For each step in the construction lifecycle—design review, estimation, scheduling, construction, etc—there are complex, specialized software products that support the work of that step. We didn't want to replace those products, we were poised to provide normalized, quality project data to support those activity tools.
So we built the view concept to store the various ways people wanted to see the data during the project lifecycle. Grouping, columns, filters, properties, and layout were stored in these views, to be called up at any moment, and exported in that form to push into other products.
Here's an example view, Model Inventory, showing most of the Architecture model, grouped by category and type, and exportable to Excel or Navisworks.
The example below shows a user selecting and working on objects in the model.
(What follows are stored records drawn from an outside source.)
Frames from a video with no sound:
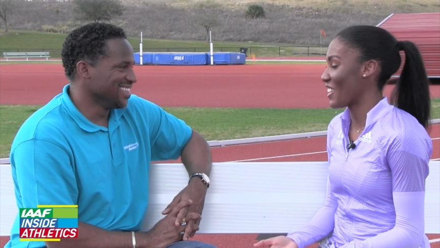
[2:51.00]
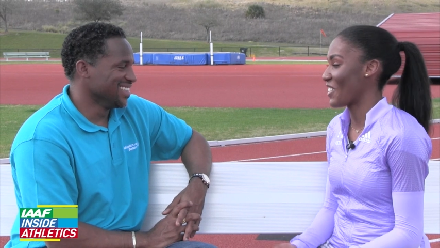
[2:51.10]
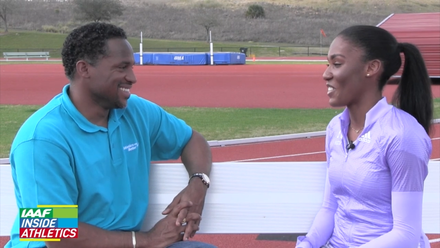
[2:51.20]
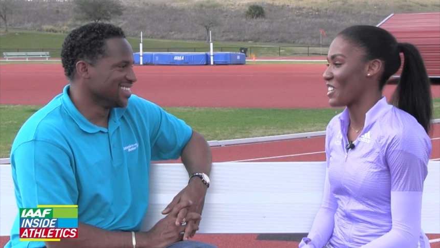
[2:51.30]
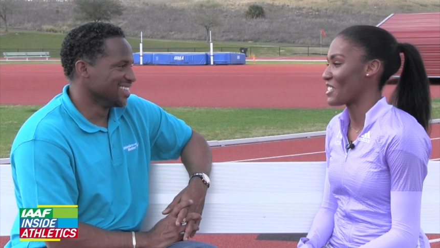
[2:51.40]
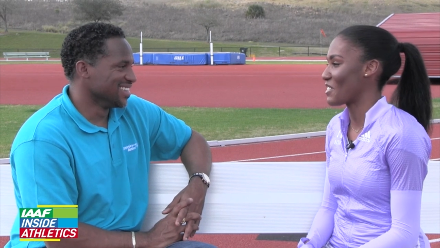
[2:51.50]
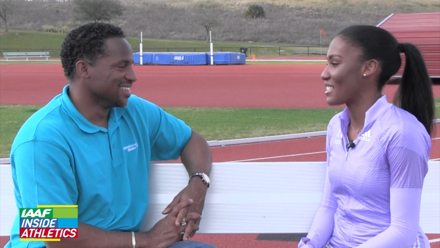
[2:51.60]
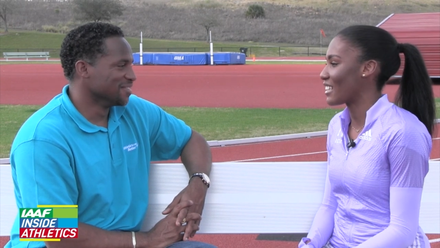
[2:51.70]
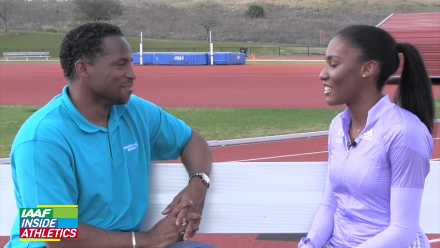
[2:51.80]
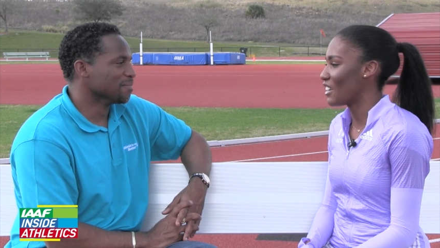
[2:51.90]
Speaker 1: I really was. I
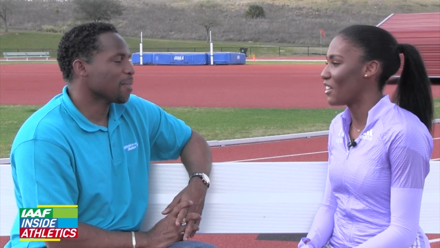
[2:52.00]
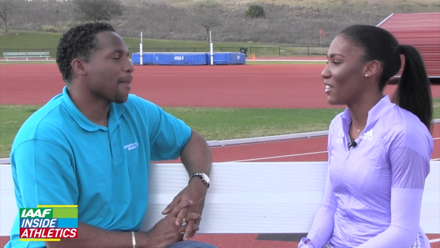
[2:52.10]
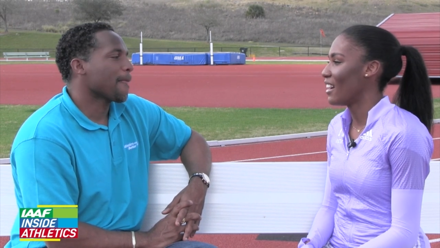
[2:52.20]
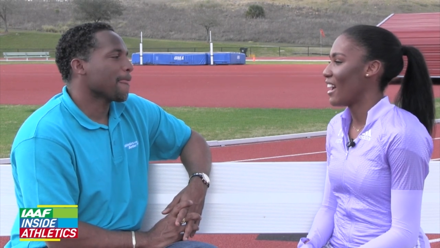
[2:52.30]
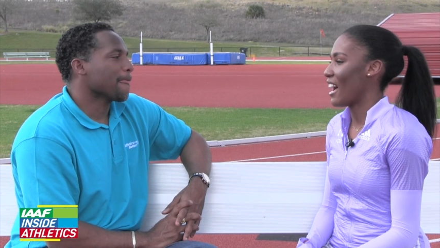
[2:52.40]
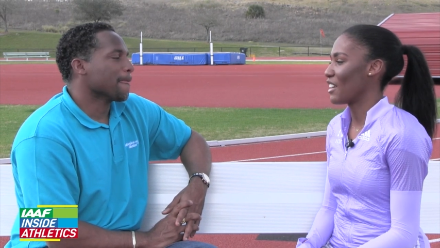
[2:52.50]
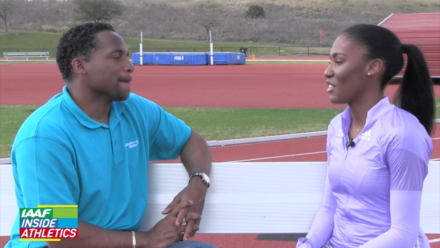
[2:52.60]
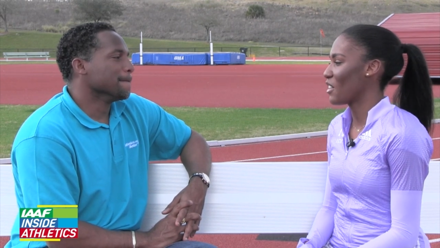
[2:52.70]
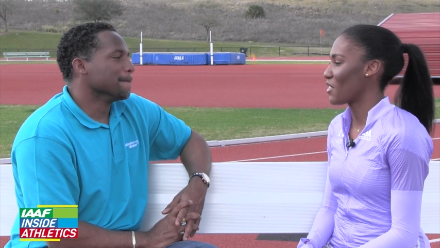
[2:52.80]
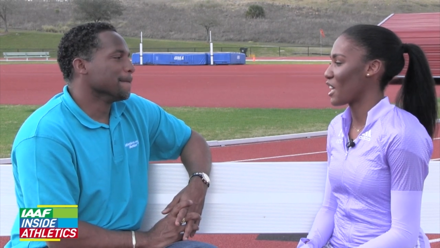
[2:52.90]
was like, you know, I
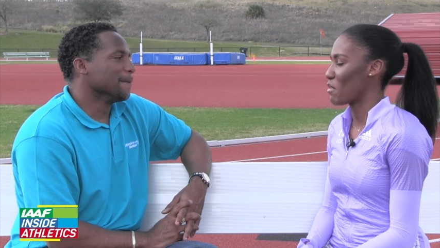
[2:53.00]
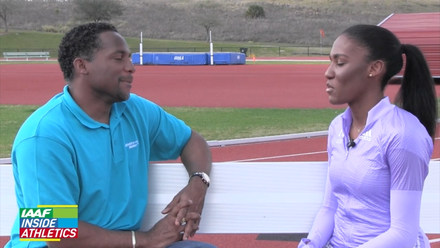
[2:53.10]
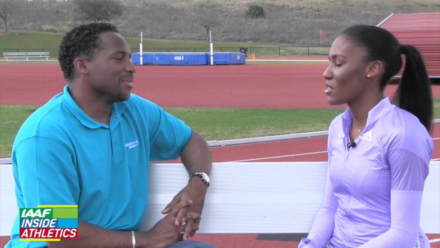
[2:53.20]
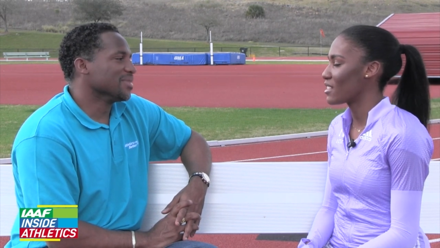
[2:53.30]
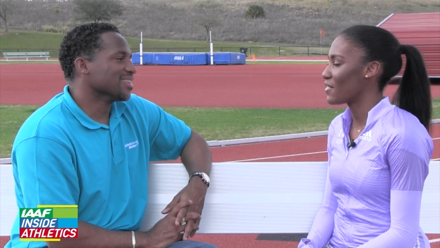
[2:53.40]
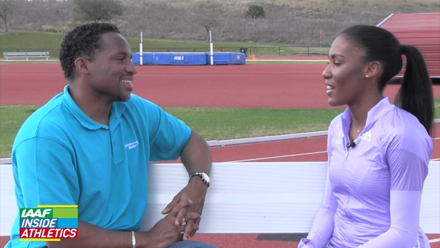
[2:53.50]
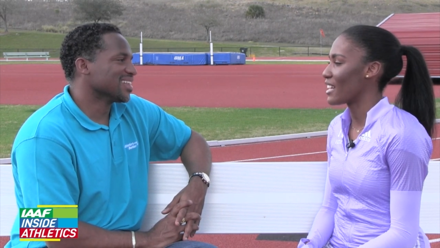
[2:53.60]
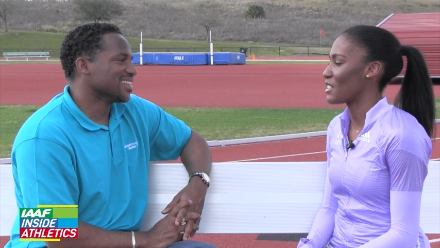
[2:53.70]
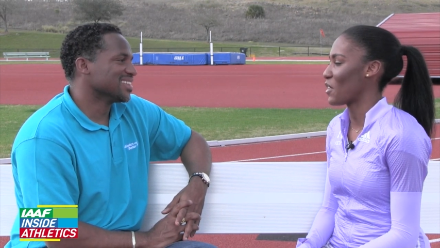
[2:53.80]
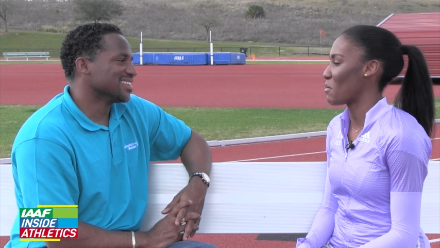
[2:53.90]
don't know if they come through this
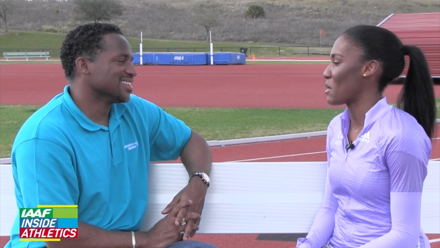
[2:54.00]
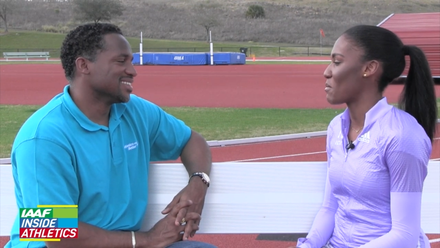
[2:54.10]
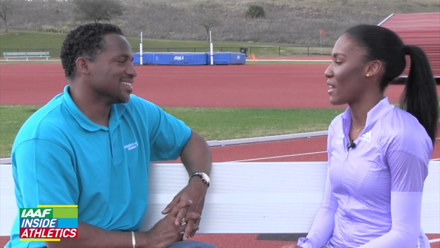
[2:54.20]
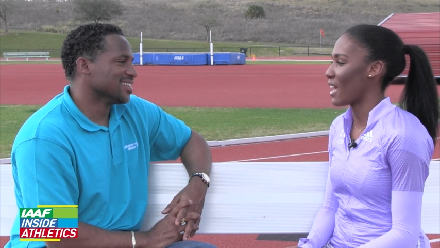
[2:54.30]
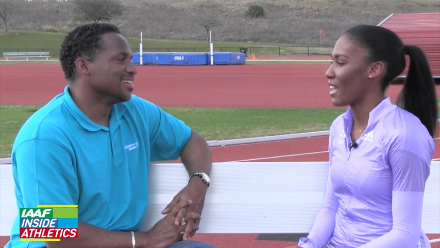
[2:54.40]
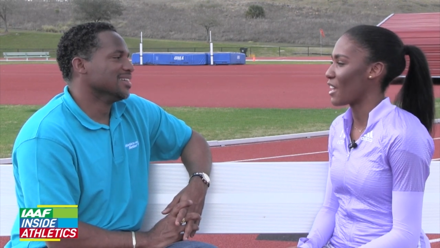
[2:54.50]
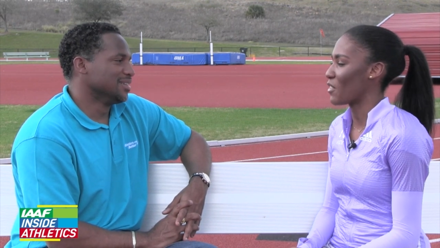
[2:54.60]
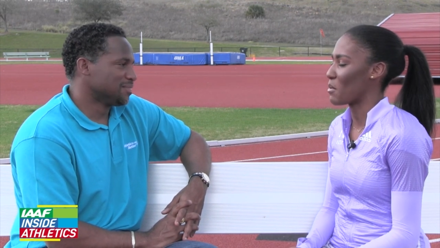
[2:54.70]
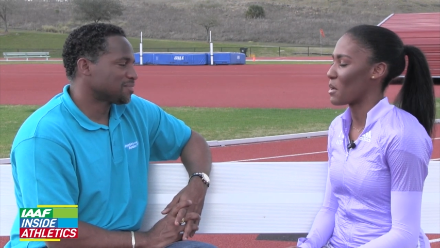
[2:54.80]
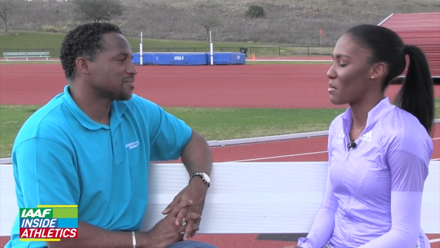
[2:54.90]
fast, if I'll be able to hang,
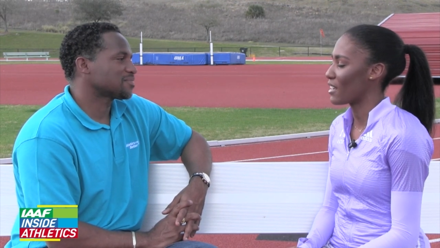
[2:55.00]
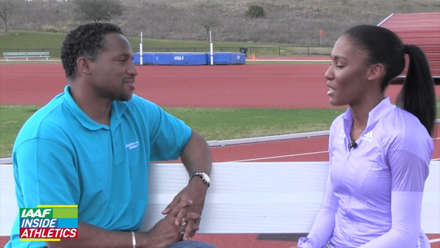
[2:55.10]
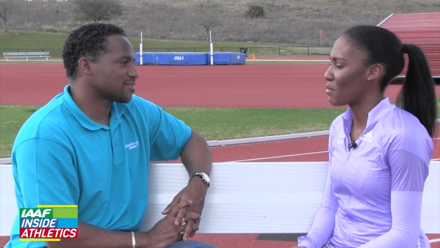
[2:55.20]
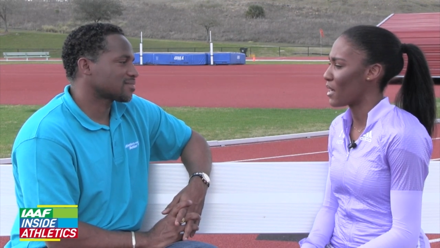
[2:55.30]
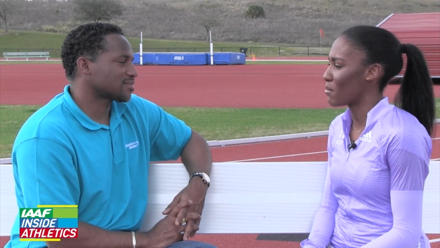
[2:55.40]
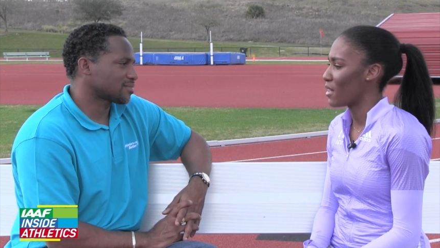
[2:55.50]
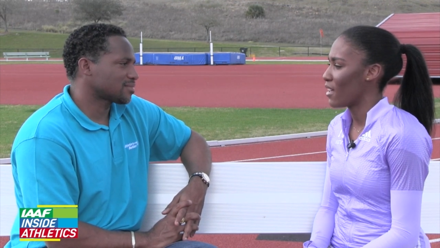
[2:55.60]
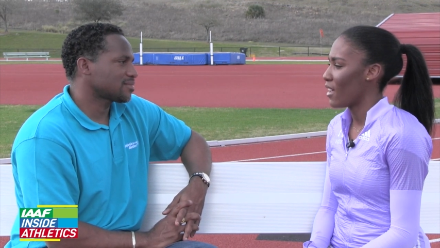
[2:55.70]
if I'll be able to keep up.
Depending on the grouping of objects, you can select a set of objects, say Ceilings, and manage properties in aggregate for those selected items—properties which could make their way back to the model design tool and other products. For example, you might want to change the Unit Cost for selected items based on an estimate you received from a subcontractor bid.
Additionally, as shown below, selected objects in the grid are reflected in the 3D viewer, allowing people to get a sense of the space and complexity of objects they're working on.
Comparing Model Versions
One of the most powerful pieces of Assemble is its ability to track changes to the project over time. A general contractor (GC) might get a new revision of the model from the Architect weekly during the early stages of the project. If the GC misses an important, expensive change, that could significantly affect the GCs bottom line down the road when soliciting bids and committing to a contract with the owner.
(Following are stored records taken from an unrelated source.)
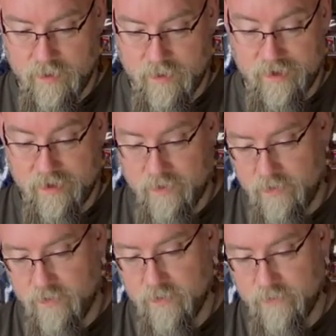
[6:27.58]
yeah,
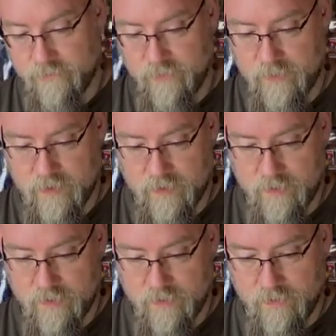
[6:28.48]
no,
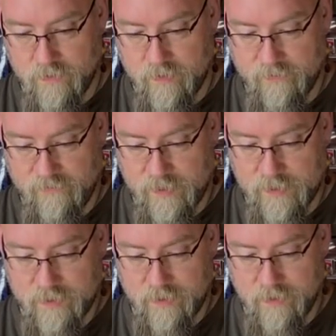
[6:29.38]
without facing.
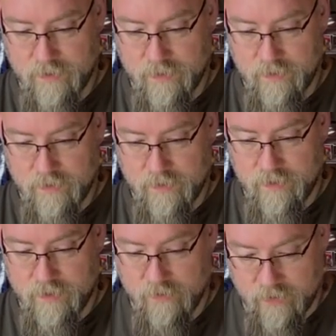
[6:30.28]

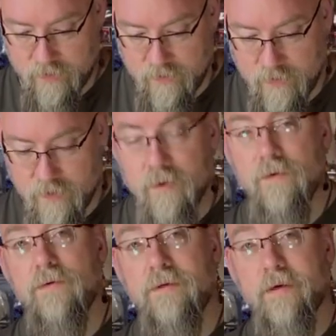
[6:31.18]
There we go.
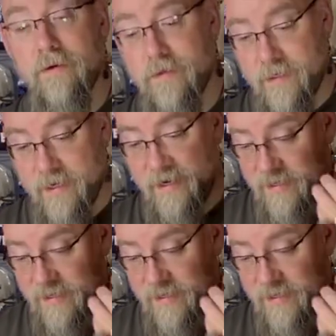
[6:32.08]
So see, he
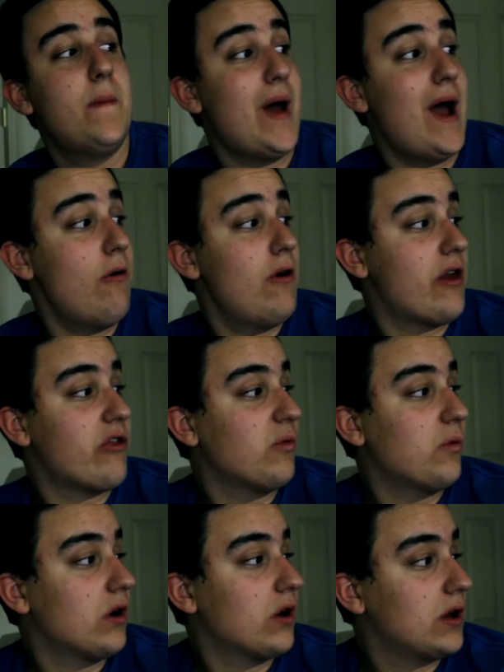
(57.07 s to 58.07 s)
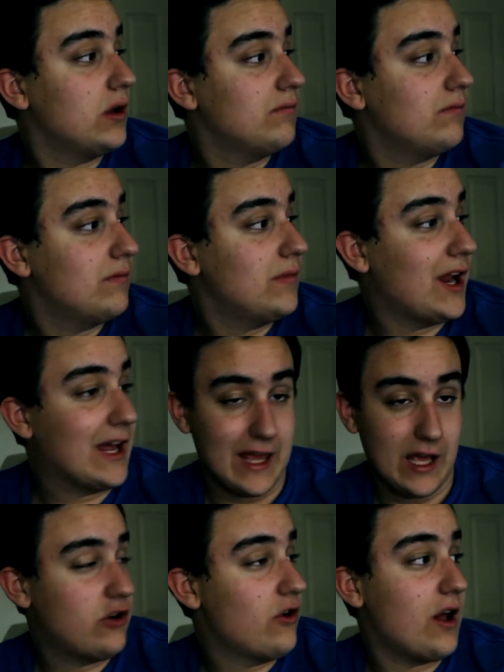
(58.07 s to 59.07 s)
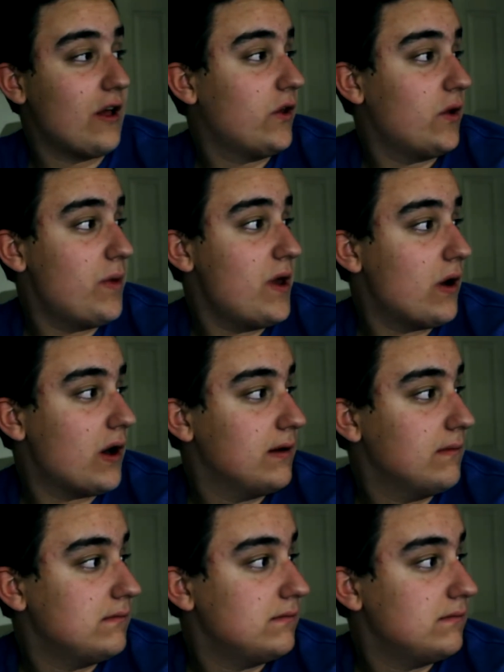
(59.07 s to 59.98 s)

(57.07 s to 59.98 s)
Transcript: the power doesn't work. I can't turn on the computer.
To this end, we keep track of the versions of models published over time. Customers can quickly quantify and identify in the 3D model where changes were made, and then followup with the architect or owner, as needed. It's kind of a GitHub for construction and design.
The Guided Tour shows the major tools and concepts to users the first time they open a model. Influenced by our support and sales teams, and by researching early user behavior, we built this tour as a stopgap until we could really beef up our introductory experience. It turned out our customers loved this tour so much they began using it as the basis for lunch-and-learns to introduce Assemble to coworkers. With such a response, we kept it in :)
People have been using Assemble for 4 years now. It gives them insight into their projects they never had before, provides a platform on which they can communicate visually with stakeholders—accessible anywhere in the world via a browser—and saves them money and time by reducing risk and churn.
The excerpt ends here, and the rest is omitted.